## Your assignment
Across the records, find how many lines include the string "Silent" and answer with only the figure.

** Opening Task material block **

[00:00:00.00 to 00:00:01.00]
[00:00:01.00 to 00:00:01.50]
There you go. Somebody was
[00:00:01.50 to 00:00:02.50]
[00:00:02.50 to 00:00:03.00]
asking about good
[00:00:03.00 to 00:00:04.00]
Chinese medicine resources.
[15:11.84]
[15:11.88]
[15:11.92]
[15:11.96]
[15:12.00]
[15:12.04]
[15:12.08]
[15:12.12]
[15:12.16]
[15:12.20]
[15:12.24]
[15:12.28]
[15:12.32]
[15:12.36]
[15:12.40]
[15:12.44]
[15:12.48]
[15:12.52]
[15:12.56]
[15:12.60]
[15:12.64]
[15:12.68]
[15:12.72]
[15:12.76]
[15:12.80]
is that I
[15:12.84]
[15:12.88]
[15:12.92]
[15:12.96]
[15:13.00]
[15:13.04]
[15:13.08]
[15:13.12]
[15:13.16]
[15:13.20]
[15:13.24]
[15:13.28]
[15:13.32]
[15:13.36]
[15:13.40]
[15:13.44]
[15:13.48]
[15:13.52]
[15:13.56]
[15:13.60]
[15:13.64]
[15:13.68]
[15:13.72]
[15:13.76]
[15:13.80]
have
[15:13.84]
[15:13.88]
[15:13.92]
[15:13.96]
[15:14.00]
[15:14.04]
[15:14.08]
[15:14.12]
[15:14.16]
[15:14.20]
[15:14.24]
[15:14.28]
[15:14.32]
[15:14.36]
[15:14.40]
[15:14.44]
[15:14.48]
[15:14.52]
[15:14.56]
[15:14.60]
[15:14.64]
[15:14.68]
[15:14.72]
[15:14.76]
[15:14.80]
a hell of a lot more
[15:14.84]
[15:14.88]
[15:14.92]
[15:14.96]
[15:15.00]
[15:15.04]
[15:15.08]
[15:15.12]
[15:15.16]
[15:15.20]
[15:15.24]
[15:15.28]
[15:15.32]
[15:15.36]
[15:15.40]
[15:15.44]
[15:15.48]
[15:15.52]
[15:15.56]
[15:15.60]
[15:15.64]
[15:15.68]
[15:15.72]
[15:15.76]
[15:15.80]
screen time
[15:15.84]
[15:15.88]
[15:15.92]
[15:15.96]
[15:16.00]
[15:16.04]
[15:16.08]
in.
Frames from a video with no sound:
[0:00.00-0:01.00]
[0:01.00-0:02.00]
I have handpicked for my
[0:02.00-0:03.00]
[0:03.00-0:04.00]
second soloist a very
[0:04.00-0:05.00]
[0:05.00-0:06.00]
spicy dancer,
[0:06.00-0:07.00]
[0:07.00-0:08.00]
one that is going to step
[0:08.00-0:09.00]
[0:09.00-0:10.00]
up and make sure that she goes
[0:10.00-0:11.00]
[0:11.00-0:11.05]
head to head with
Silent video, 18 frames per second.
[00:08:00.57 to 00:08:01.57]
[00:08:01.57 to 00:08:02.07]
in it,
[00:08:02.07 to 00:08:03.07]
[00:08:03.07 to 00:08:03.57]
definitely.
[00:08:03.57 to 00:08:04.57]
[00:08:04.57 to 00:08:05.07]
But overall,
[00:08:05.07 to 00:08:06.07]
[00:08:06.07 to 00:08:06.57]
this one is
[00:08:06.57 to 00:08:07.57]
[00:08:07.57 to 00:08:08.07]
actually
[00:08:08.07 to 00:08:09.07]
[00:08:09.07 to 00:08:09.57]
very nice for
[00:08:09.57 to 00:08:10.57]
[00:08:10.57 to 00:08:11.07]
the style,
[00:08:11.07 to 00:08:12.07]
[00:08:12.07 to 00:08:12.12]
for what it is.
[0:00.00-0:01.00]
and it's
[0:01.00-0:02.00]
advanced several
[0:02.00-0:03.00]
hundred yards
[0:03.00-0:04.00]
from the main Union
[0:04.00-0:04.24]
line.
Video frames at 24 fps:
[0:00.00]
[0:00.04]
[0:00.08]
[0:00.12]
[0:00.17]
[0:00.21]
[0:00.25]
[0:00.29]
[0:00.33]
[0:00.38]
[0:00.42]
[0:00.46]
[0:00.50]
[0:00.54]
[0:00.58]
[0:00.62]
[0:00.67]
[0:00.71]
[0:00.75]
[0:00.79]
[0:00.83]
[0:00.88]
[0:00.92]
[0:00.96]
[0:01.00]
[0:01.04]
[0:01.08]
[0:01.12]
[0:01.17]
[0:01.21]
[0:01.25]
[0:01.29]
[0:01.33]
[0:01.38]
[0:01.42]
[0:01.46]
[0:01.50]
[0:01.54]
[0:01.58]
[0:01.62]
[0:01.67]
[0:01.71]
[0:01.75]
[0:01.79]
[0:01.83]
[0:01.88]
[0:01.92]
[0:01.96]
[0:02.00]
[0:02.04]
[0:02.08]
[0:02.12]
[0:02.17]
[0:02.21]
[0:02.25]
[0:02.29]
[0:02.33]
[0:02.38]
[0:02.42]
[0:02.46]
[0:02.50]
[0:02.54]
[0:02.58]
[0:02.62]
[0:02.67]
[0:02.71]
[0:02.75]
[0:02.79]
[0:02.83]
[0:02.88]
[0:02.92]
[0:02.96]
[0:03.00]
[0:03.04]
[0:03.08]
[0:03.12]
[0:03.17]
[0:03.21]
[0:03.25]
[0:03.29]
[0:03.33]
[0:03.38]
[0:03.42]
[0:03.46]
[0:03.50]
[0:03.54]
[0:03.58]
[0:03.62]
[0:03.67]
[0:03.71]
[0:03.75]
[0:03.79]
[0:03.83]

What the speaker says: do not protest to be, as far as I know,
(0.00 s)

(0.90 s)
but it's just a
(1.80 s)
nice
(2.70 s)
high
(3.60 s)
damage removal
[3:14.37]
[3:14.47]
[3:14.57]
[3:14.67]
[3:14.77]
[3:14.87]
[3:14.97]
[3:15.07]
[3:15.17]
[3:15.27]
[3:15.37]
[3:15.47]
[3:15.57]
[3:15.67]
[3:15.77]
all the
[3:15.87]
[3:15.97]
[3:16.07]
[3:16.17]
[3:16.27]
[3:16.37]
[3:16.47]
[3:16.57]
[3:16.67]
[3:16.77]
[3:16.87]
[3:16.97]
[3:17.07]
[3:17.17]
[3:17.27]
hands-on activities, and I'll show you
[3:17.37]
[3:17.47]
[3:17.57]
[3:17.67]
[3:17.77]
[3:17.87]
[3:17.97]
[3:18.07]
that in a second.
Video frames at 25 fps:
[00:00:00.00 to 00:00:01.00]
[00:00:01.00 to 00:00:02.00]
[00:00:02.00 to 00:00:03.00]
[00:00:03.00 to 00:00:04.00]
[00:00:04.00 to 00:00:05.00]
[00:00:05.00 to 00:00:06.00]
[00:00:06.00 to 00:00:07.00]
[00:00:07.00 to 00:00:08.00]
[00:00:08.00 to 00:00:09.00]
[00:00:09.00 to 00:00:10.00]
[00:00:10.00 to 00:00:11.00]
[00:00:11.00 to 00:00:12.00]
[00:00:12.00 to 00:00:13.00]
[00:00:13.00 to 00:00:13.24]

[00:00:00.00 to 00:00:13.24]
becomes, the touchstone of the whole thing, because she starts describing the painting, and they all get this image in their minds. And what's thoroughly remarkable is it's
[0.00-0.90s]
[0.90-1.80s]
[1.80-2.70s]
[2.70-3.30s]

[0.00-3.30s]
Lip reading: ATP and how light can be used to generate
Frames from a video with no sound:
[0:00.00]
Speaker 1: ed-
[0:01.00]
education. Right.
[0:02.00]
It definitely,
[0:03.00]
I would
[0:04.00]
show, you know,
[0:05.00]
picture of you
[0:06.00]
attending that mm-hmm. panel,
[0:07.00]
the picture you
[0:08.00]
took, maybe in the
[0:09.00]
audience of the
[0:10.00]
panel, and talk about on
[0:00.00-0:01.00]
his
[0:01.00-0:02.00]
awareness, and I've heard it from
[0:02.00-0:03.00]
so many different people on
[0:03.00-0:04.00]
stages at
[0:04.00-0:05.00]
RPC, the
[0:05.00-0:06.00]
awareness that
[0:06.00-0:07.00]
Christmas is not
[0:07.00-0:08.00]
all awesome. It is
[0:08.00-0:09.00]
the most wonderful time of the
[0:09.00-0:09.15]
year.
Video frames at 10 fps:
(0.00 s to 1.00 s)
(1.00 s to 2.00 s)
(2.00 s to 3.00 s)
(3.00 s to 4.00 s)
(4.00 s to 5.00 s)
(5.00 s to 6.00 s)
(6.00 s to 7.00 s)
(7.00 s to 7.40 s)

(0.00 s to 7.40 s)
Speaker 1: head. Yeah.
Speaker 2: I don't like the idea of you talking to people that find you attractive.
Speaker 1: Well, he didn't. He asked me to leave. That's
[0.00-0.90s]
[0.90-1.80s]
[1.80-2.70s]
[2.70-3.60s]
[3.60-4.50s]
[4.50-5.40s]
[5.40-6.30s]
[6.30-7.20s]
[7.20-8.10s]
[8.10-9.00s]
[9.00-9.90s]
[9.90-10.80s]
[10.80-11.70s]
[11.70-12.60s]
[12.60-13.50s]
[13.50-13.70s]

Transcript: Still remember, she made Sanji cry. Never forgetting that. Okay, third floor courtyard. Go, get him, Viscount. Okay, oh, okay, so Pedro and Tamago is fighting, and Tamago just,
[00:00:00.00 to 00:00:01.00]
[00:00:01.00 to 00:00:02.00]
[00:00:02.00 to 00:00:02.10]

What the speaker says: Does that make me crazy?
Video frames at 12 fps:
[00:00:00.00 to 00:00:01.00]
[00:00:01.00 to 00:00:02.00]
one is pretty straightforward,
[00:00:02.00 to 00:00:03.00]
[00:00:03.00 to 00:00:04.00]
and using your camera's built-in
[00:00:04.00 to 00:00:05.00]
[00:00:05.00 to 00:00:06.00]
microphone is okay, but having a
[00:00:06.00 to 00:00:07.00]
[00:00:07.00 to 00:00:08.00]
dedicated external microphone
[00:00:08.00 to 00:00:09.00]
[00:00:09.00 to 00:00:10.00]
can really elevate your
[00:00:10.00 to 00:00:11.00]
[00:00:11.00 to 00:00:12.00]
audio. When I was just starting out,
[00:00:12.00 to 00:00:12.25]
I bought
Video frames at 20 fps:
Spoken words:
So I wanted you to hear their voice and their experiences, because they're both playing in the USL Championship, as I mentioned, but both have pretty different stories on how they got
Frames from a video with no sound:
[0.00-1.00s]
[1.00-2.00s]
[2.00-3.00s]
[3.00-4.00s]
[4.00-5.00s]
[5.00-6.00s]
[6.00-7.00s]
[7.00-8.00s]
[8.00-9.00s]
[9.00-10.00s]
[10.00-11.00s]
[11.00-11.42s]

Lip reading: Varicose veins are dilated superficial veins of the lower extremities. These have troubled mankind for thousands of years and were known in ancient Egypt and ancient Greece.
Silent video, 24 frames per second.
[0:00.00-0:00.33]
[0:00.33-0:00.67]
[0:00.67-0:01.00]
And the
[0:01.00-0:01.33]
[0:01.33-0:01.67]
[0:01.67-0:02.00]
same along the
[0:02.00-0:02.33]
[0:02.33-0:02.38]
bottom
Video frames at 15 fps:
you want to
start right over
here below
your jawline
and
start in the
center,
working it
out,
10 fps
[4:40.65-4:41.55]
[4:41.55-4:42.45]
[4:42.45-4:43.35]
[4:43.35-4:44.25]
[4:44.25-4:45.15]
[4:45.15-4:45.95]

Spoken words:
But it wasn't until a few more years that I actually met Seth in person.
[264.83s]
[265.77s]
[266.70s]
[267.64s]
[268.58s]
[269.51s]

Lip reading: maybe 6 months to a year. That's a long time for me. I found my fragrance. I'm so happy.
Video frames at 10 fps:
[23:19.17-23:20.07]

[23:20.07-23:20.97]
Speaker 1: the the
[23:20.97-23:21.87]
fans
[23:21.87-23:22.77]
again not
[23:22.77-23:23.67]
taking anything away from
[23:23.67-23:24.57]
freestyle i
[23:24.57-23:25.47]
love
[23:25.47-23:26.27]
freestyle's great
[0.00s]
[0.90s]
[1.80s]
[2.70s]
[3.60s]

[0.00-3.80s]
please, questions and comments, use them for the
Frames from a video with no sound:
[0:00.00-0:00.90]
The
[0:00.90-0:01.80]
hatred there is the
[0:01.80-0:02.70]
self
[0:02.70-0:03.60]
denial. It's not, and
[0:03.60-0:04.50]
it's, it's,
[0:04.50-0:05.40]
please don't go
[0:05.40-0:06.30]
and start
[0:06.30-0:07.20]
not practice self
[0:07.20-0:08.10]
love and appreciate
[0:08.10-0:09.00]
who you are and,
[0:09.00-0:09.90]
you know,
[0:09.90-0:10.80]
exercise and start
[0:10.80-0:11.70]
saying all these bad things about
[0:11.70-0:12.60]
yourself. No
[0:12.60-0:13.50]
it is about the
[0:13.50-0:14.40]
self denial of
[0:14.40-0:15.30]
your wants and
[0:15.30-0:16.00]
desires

** Closing Task material block **

## Written answer
2